Au décès du second parent, il est fréquent que les enfants se retrouvent en indivision sur la maison familiale. Cette situation, bien que légale, peut engendrer des tensions. Voici comment s'y prendre pour transformer la maison en résidence secondaire.
Les enjeux de l'indivision
Rester en indivision peut causer des conflits, souvent dus à deux grandes sources de tensions. Premièrement, se pose la question du financement des travaux nécessaires. Tous les héritiers n'ont pas les mêmes capacités financières, ce qui peut créer des inégalités. Par exemple, si l'un finance 20 000 euros de réparations pour une maison qui vaudra 300 000 euros à la vente, le partage se fera sur la base de 280 000 euros, remboursant celui qui a contribué.
Deuxièmement, l’occupation de la maison peut mener à des frictions. Lorsqu'un héritier utilise la maison plus que les autres, les désaccords sur la répartition des charges et des travaux peuvent apparaître. Selon le code civil, chacun doit participer aux frais proportionnellement à ses droits, mais d'autres accords peuvent être convenus.

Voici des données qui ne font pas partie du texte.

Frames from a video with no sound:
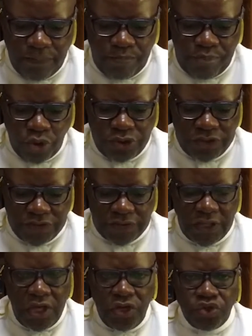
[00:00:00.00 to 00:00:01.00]
bodies.
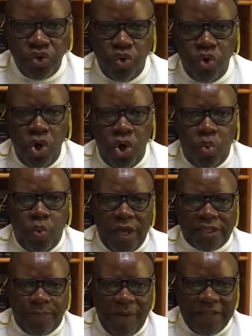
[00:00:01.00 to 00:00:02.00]
So we
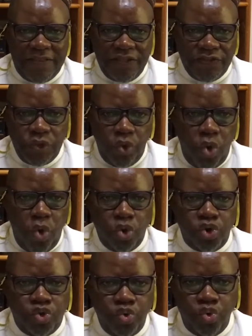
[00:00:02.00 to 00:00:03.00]
expect this law
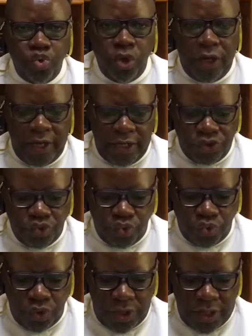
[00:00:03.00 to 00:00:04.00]

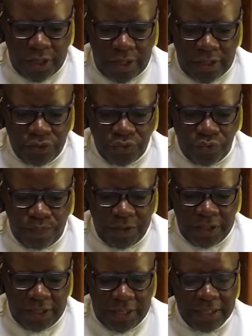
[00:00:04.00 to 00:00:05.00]
to
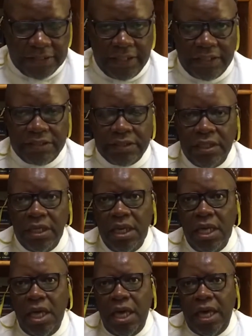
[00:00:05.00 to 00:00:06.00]
be enacted.
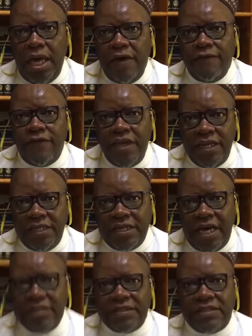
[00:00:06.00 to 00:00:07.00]

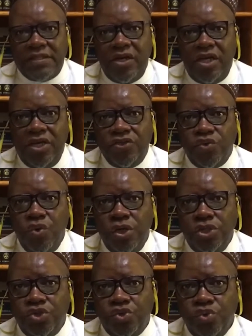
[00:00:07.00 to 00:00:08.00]
Veritas is
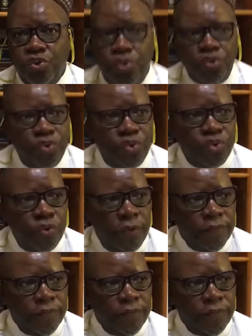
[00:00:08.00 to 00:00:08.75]
going to.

Établir une convention d’indivision
Pour éviter les conflits, il est recommandé de signer une convention d’indivision. Ce document précisera les règles d’occupation, les modalités de partage des charges, et désignera éventuellement un gérant. Néanmoins, il est crucial que tous les héritiers soient d'accord, car la convention doit être rédigée devant notaire.
Cette convention peut être temporaire, d’une durée maximale de cinq ans, durant laquelle aucun héritier ne peut demander le partage sans l’accord des autres. Si elle est signée pour une durée indéterminée, tout héritier pourra demander le partage à tout moment.
Pour préserver l'harmonie familiale, il est essentiel de gérer ces aspects avec soin et de garder des traces de chaque accord et dépense.